The senior White House official also said Thursday the administration has “focused in on potentially having conversations about reforms to the program that we think would strengthen protections for American civil liberties … those conversations are ongoing.”
Jordan, meanwhile, has been helping build support for a clean extension by privately telling some Republicans that, if they can pass this 18-month clean extension now, they could potentially work on warrant reforms later, according to three people with direct knowledge of the discussions. That’s raised some eyebrows internally among House Republicans.
The House delays are leaving barely any time for the Senate to act. Majority Leader John Thune said in an interview Thursday that he’s already started having conversations with his own members about what they would need to clear a FISA extension Monday.
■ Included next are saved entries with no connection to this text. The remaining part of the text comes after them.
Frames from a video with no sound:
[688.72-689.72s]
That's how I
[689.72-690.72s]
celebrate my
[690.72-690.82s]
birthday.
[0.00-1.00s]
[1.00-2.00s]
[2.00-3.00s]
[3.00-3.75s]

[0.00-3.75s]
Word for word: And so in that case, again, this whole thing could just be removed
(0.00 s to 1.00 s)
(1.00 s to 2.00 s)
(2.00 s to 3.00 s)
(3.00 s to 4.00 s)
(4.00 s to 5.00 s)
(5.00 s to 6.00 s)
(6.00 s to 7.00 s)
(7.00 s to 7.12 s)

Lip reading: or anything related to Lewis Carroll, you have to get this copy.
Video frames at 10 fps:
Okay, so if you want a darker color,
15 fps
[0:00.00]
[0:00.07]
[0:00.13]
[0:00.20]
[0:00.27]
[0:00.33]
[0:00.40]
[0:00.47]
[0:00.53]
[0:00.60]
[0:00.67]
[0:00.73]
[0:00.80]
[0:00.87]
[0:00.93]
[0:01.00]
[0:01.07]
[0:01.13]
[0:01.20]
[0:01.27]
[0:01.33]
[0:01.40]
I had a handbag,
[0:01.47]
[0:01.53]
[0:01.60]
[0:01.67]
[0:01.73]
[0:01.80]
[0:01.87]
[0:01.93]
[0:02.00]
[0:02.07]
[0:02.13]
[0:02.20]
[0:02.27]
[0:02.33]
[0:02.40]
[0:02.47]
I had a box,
Ultimately, even if GOP leaders strike a deal on changes to the current proposed extension, it could risk support for reauthorization among key Democrats, who Republicans will need to pass the final legislation in a narrowly-divided House. While some House Democrats are expected to help Republicans get the final bill across the finish line — including top Democrat on the House Intelligence Committee, Rep. Jim Himes of Connecticut — Democratic leaders have so far declined to shore up the votes for any fast-tracked process.
“I am deeply skeptical of a straightforward extension,” House Minority Leader Hakeem Jeffries said Thursday, adding he told Johnson a few days ago there was “great Democratic skepticism” on a clean extension.
One Democratic Hill aide said Johnson and Trump did far too little to coordinate their pitch with Democrats, who carried a razor-thin vote to re-up the law in 2024.
“They never came to us,” the aide said.